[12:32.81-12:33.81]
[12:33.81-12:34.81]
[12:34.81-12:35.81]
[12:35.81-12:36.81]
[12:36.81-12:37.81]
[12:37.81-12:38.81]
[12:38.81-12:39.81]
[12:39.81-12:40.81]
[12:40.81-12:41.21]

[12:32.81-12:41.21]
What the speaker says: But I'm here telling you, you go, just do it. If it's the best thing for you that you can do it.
━━━━━━━━━━
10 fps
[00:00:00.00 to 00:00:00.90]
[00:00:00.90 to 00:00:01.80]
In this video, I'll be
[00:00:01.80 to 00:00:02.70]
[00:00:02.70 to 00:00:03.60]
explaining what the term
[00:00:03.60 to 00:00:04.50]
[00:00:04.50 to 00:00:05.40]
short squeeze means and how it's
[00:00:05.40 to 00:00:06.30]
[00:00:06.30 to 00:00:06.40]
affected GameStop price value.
━━━━━━━━━━
* Aim of the exercise: Take the lines above from the one containing "[12:33.81-12:34.81]" to the one containing "[12:32.81-12:41.21]" and retype them exactly, both ends included, with nothing added.

* Exercise response:
[12:33.81-12:34.81]
[12:34.81-12:35.81]
[12:35.81-12:36.81]
[12:36.81-12:37.81]
[12:37.81-12:38.81]
[12:38.81-12:39.81]
[12:39.81-12:40.81]
[12:40.81-12:41.21]

[12:32.81-12:41.21]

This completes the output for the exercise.